THE PROBLEM: Quote the records below in full, exactly as given, with the images taken out.

DATA RECORDS:

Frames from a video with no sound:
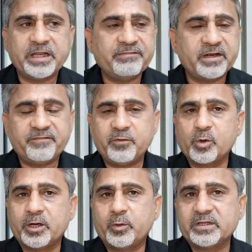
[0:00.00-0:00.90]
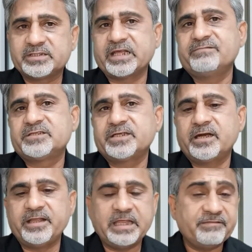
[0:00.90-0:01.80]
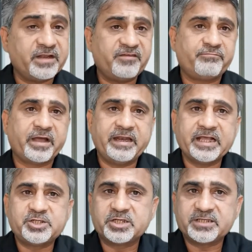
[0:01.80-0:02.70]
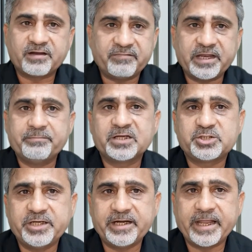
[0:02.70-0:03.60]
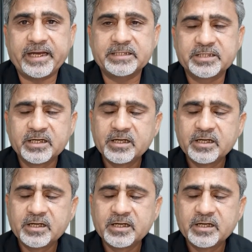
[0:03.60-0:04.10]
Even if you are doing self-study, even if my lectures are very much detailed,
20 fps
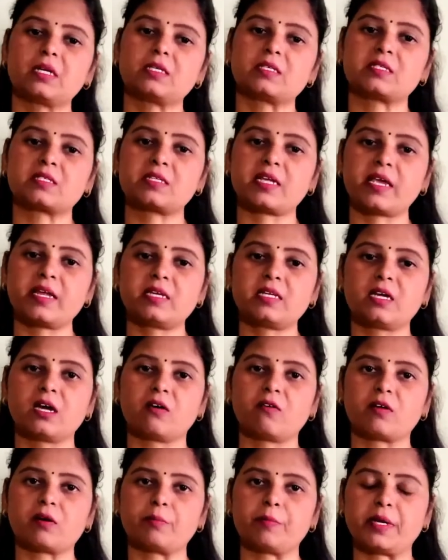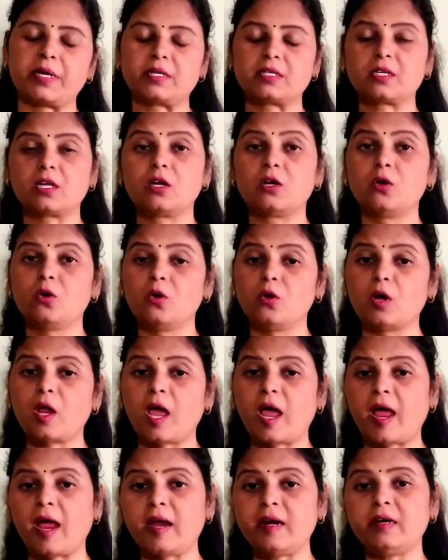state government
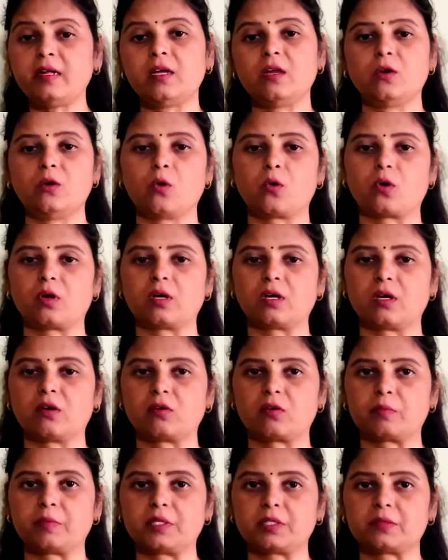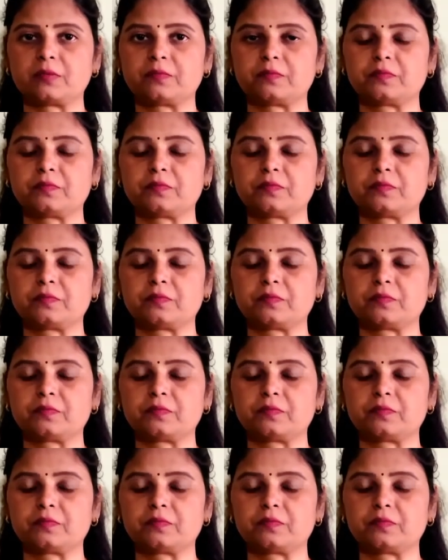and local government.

SOLUTION TO THIS TASK:
Frames from a video with no sound:
[0:00.00-0:00.90]
[0:00.90-0:01.80]
[0:01.80-0:02.70]
[0:02.70-0:03.60]
[0:03.60-0:04.10]
Even if you are doing self-study, even if my lectures are very much detailed,
20 fps
state government
and local government.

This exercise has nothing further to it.